Avant que quelqu'un puisse changer son comportement, il doit être conscient que son comportement est interdit. C'est un problème, en général : la plupart des gens ne connaissent pas la loi. Mais le problème est particulièrement aigu en ce qui concerne COVID-19, où la frontière entre conseil et interdiction est floue, les ordonnances d'urgence sont complexes et les réglementations légales changent rapidement.

Comme nous l'avons écrit dans notre rapport de juin, la plupart des Canadiens que nous avons entendus n'ont reçu aucun avertissement et ne savaient pas qu'ils violaient les ordres d'urgence jusqu'à ce qu'ils reçoivent une contravention.

Mais même si les gens connaissent les règles, il n'est toujours pas clair que cette connaissance aura un impact sur le comportement. Comme indiqué dans notre récent rapport, les preuves de l'efficacité des amendes sont inégales et incohérentes. Bien qu'elles soient une sanction courante, les amendes sont peu étudiées. Le peu de recherches qui ont été faites ne sont pas concluantes : certaines études constatent qu'elles ont un effet dissuasif, d'autres n'en trouvent aucun, quelle que soit la taille de l'amende.
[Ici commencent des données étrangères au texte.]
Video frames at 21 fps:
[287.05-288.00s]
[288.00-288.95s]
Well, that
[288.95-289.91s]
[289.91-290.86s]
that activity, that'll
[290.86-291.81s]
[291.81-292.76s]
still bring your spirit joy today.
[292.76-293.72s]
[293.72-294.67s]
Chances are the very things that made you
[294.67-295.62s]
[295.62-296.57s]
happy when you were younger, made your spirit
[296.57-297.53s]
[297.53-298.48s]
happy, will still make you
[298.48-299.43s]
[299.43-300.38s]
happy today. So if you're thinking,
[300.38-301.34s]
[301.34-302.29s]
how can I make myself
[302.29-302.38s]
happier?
Et à notre connaissance, il n'y a jamais eu d'étude scientifique sur l'efficacité des amendes pour endiguer une maladie transmissible.
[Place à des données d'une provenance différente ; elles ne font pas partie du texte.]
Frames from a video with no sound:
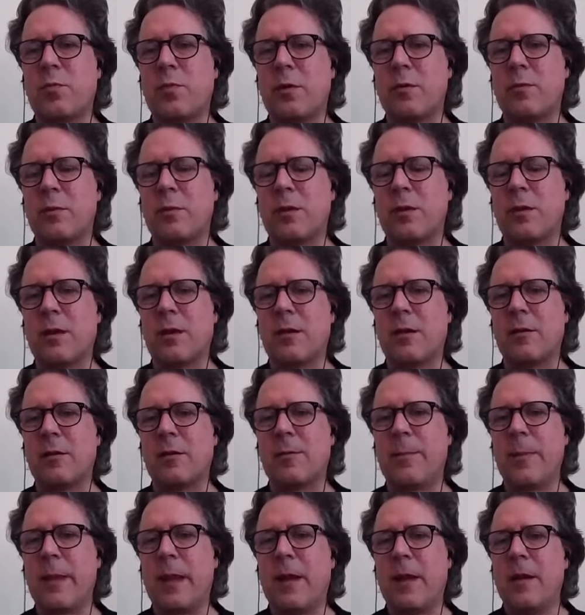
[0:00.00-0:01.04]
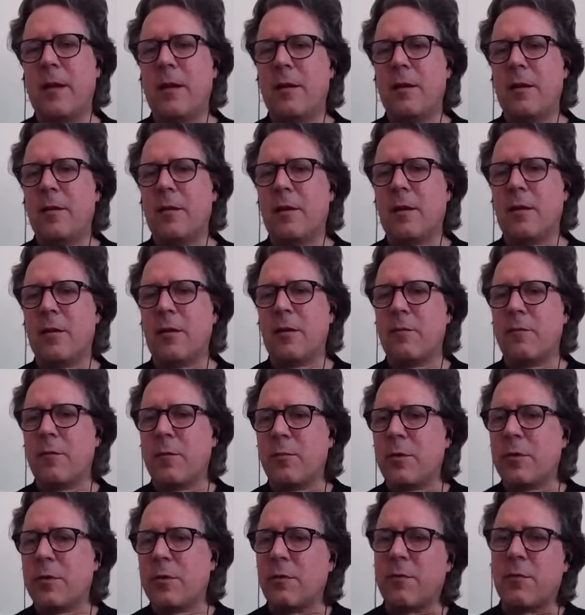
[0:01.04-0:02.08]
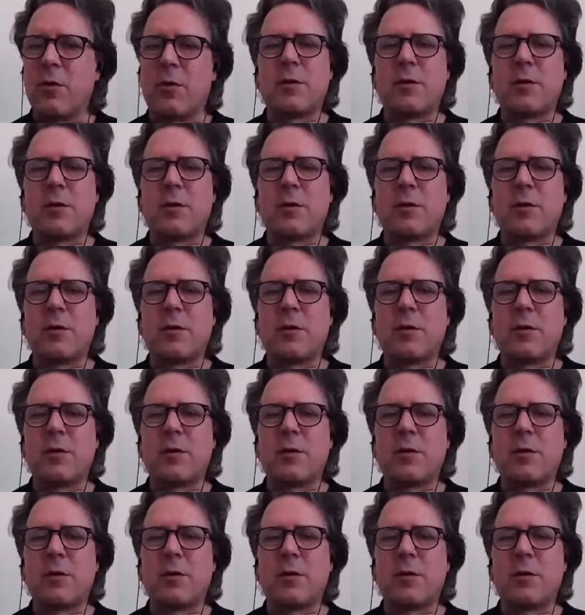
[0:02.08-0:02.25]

But we can can give a bit of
Cependant, les effets néfastes de l'utilisation de mesures d'exécution punitives sont bien documentés.

Il est bien établi que les pauvres, les Noirs et les Autochtones au Canada sont harcelés, condamnés à une amende, criminalisés et tués de manière disproportionnée par la police. Nous ne devrions pas nous attendre à ce que les modèles d'application entourant la COVID-19 soient différents. Ceux qui ont déjà du mal à payer leur loyer, à trouver un emploi ou à faire l'épicerie - des problèmes qui affectent de manière disproportionnée les communautés racialisées - sont doublement punis par des amendes.
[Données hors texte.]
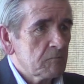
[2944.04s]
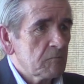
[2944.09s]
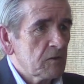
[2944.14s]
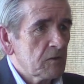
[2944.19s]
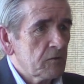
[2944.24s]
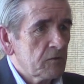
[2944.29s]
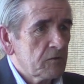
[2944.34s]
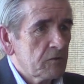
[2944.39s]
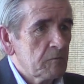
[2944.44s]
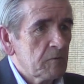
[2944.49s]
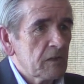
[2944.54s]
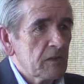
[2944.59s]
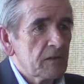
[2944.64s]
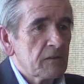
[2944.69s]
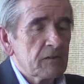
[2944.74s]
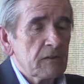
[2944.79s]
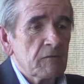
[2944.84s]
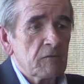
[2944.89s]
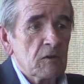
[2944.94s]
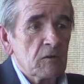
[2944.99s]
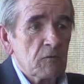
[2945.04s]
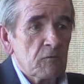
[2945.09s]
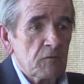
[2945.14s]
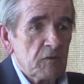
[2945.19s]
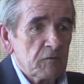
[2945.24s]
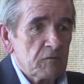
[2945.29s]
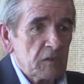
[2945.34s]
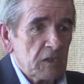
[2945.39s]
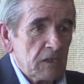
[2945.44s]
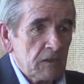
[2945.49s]
but it looks to me like
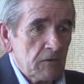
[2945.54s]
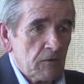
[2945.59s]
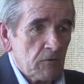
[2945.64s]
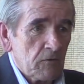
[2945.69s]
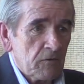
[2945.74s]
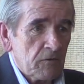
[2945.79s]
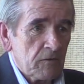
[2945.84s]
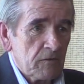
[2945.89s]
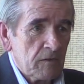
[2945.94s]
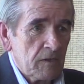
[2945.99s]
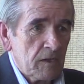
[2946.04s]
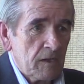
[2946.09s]
750 years.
Et à la lumière de nos efforts plus larges en matière de santé publique, il est clair que les amendes et les mesures d'application punitives sont susceptibles de saper une réponse de santé publique efficace plutôt que de la renforcer. Les efforts de santé publique tels que les tests, l'auto-isolement efficace et la recherche des contacts reposent fortement sur la coopération du public, la confiance dans le gouvernement et des soutiens ciblés. Les amendes punitives poussent les gens à cacher leur comportement passé imprudent plutôt que de divulguer afin que la santé publique puisse atténuer les dommages. Ils simplifient à l'excès un problème complexe et vont à l'encontre de la rhétorique du gouvernement sur l'unité, l'empathie et le soutien, sapant finalement les objectifs de santé publique.

Les efforts de santé publique doivent être axés sur des approches claires, fondées sur des preuves et équilibrées qui sont sensibles aux besoins des gens.

Si les gouvernements qui se concentrent sur les amendes et le maintien de l'ordre comme réponse veulent vraiment « suivre la science », alors le moment est venu de faire marche arrière. Les blitz de tickets et les amendes écrasantes, aussi simples et conceptuellement attrayantes soient-elles, sont beaucoup plus susceptibles d'exacerber la crise actuelle que de la résoudre.

Abby Deshman est directrice de la justice pénale à l'Association canadienne des libertés civiles.

À propos de l’association canadienne sur les libertés civiles

L’ACLC est un organisme indépendant à but non lucratif qui compte des sympathisant.e.s dans tout le pays. Fondé en 1964, c’est un organisme qui œuvre à l’échelle du Canada à la protection des droits et des libertés civiles de toute sa population.